Антонина вышла. Кожин любовно вынимал цыплят, пускал на коврик.

– Вот, батальон-то настоящий! Смейтесь, а – жизнь. Лучше, братец, чем все трофеи мира. Что ж, я и не скрываюсь. Скоро выхожу в отставку. Богат, а скоро буду и миллионером, да-с. Эта усадьба только между прочим. Куплю, так… десятин тысченки три, ну, понятно, пенсия. Конец войне! Скоро все армии насмарку. Тюк-тюк-тюк… – тыкал он в пол перед цыплятами. – Армии разоряют государства! да-с!.. Но… служишь – и не философствуй.

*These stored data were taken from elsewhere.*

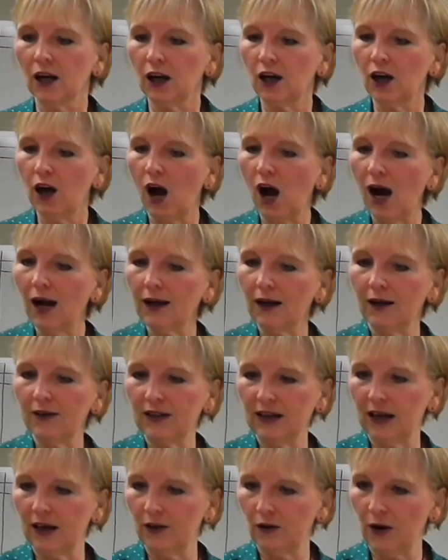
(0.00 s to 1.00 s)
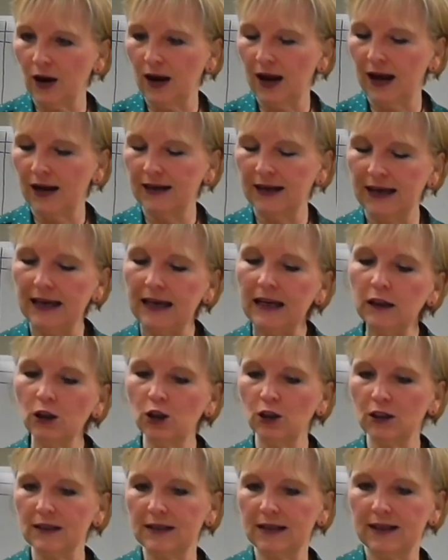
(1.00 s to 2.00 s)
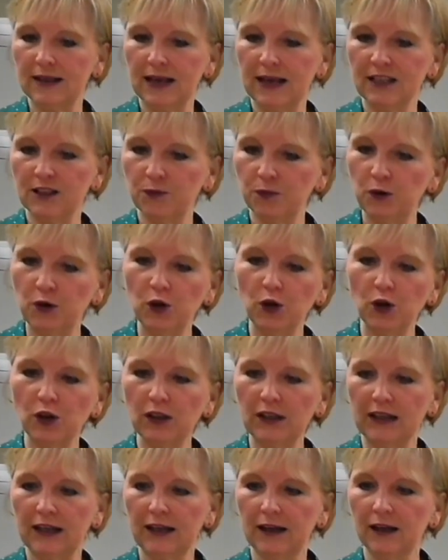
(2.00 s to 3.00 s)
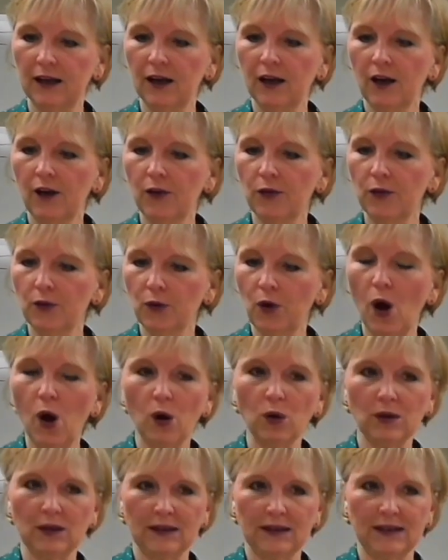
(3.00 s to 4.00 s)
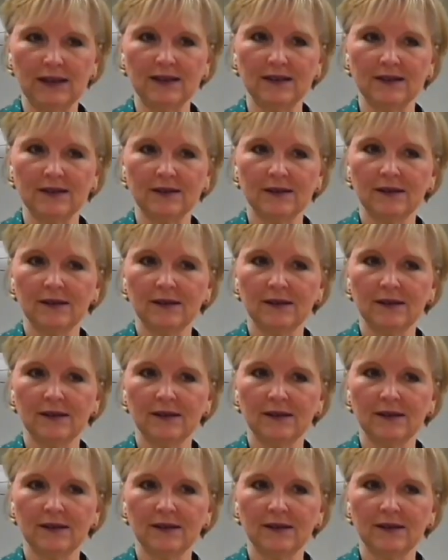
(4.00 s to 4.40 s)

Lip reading: God, on the other hand, he looks at things purely through holiness,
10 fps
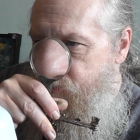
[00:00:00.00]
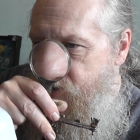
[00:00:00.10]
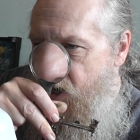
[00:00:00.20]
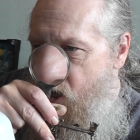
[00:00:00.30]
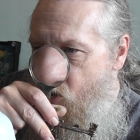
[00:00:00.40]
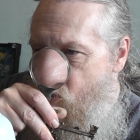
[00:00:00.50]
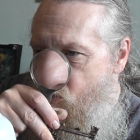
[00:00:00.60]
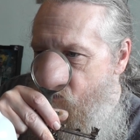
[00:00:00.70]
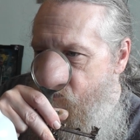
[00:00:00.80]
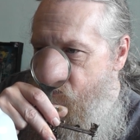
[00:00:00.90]

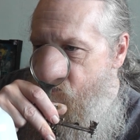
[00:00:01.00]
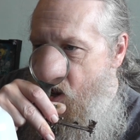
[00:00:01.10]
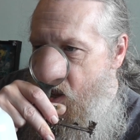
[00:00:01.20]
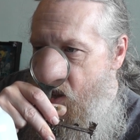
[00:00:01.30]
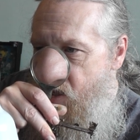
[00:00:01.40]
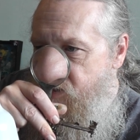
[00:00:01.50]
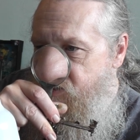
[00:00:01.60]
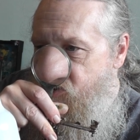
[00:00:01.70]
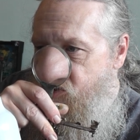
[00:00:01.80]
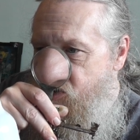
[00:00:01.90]

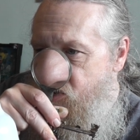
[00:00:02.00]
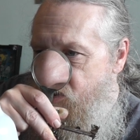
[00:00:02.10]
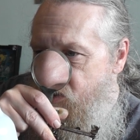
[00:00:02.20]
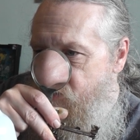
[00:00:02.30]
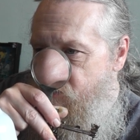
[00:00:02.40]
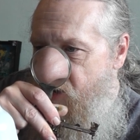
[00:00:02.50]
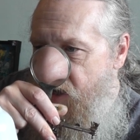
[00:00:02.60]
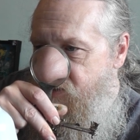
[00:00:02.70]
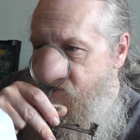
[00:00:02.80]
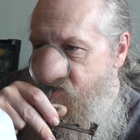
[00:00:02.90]
Brouwerij
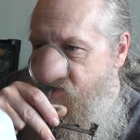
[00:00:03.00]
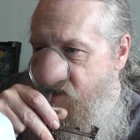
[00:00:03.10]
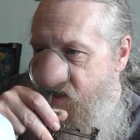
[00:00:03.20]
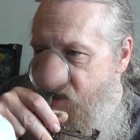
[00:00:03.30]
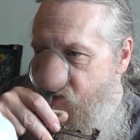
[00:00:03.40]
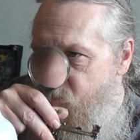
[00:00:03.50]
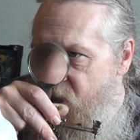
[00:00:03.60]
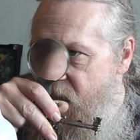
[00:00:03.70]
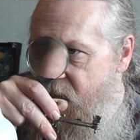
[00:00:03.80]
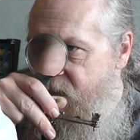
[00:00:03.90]
van
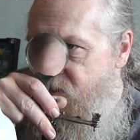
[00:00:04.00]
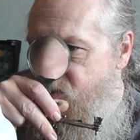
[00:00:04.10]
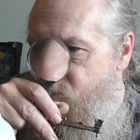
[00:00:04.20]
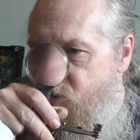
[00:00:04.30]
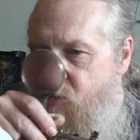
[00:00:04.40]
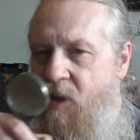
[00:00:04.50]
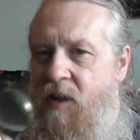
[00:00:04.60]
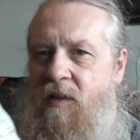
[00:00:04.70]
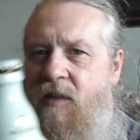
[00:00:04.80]
Steenberg is the brewer. I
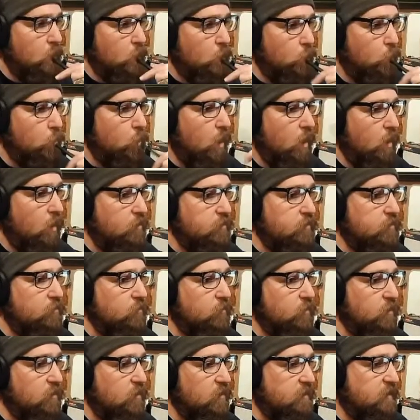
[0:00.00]
While you
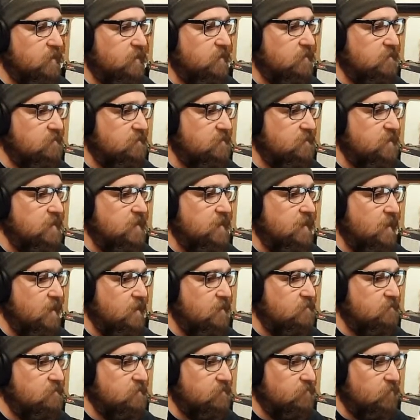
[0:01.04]
were looking into the
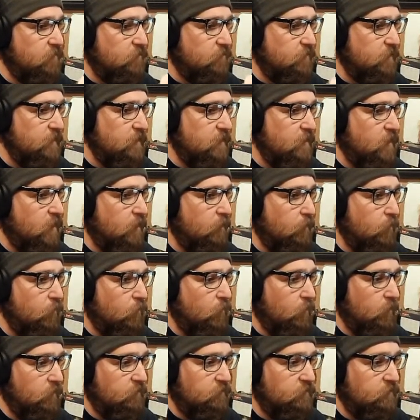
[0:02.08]
eyes of a VR
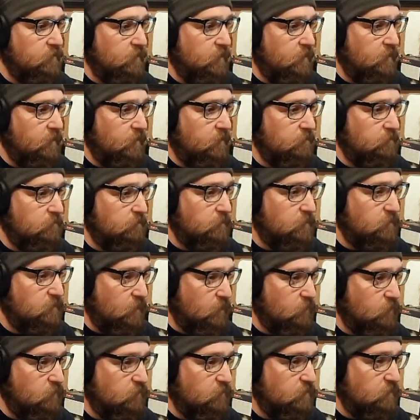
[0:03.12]
porn star, is that
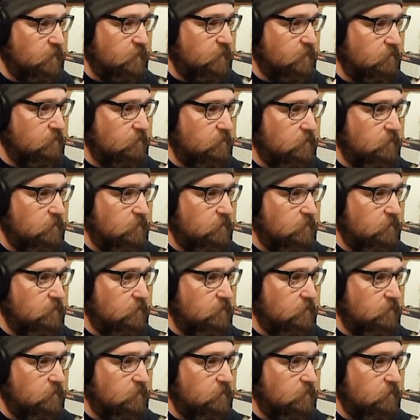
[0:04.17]
what you're saying?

Бураев, из такта, промолчал: часто чудил полковник! Кожин унес цыпляток. Вернулась Антонина.

– Да, – это самоубийство очень взволновало город, – сказал Бураев.

– А вас?

– Но это так естественно. И меня, конечно.

– Нета говорила, – скользнула взглядом Антонина, – что в дневнике несчастной что-то есть о вас?… Вы ничего не слышали?…

– Странно. Я ее совсем не знал…

Он вспомнил о письмеце, о «К.».

– И не знали, – спросила Антонина медленно, – что вы ей очень нравились?…

– Первый раз слышу! – искренно сказал Бураев. – Теперь я стал какой-то притчей…

– Ну, простите… – взяв его руку, сказала Антонина, – я вас встревожила?…

Это ее движение и мягкость, как она сказала, его растрогали. Он не посмел сказать ей, как он счастлив, что снова ее видит. Но его взгляд сказал ей это.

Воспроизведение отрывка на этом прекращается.